Education
Climate change education in Indonesia's formal education: a policy analysis
K. Tang
Climate change poses escalating risks to ecosystems, economies, and societies, elevating the importance of education in enabling awareness, understanding, and action. Climate change education (CCE) seeks to build knowledge, skills, values, and attitudes for informed mitigation and adaptation. While prior research has focused on curriculum and pedagogy, less is known about how CCE is integrated within the broader policy framework—particularly crucial in formal education where policy powerfully shapes practice. Effective CCE for a cross-cutting issue like climate change requires coherence and synergy between proximate policy domains—climate change policy and education policy—through coordinated policy instrument mixes. In Southeast Asia and other developing contexts, comprehensive analyses of CCE policy integration remain scarce. Indonesia is a salient case: the world’s largest archipelago, highly vulnerable to climate impacts, a top-10 emitter, and committed through revised NDCs and a 2060 net-zero goal, yet rated lower-middle in preparedness and readiness. In the absence of a standalone CCE policy, this study asks: (1) How is CCE perceived, integrated, and prioritised within climate change policy and education policy in Indonesia? (2) To what extent is there congruency or incongruency in the conceptualisation of CCE across these domains? The analysis aims to illuminate integration challenges and opportunities to strengthen CCE in Indonesia’s formal education.
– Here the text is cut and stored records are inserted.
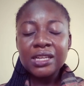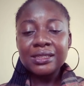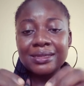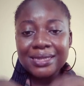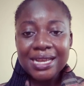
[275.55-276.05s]

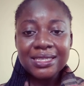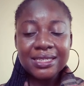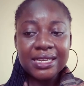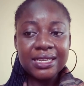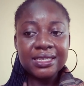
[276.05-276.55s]
the
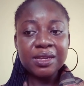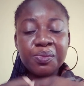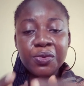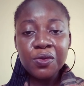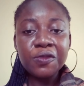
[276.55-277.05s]
test is a
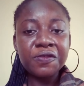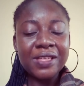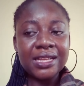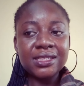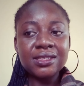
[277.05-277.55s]
proof
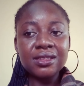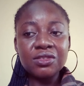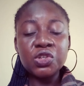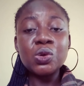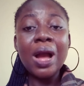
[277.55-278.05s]
that
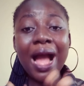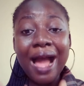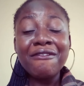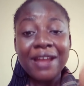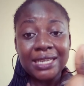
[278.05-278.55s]
you are
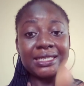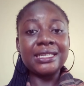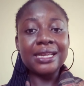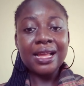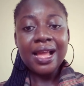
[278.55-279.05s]
ready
Research on CCE expanded notably after 2010, examining students’ awareness, knowledge, attitudes, behaviors, and misconceptions, as well as teachers’ perspectives and professional development, and curriculum/pedagogy work. However, policy development and enactment remain underexplored, despite policy’s strong influence on schooling. Global reviews highlight limited attention to CCE, weak enforcement, and poor synergy between climate and education policies, with evidence largely from developed contexts (UK, Canada, USA). In England, economic framings (e.g., net zero, green jobs) and depoliticisation have been noted; in Canada, climate policy mentions education more than education policy mentions climate change, reflecting shallow engagement and a focus on school energy efficiency over pedagogy or teacher PD. In Indonesia, studies have documented limited environmental education in prior curricula, lack of political will, and students’ incomplete or inconsistent climate knowledge—underscoring the need to integrate CCE into the national curriculum and examine policy coherence.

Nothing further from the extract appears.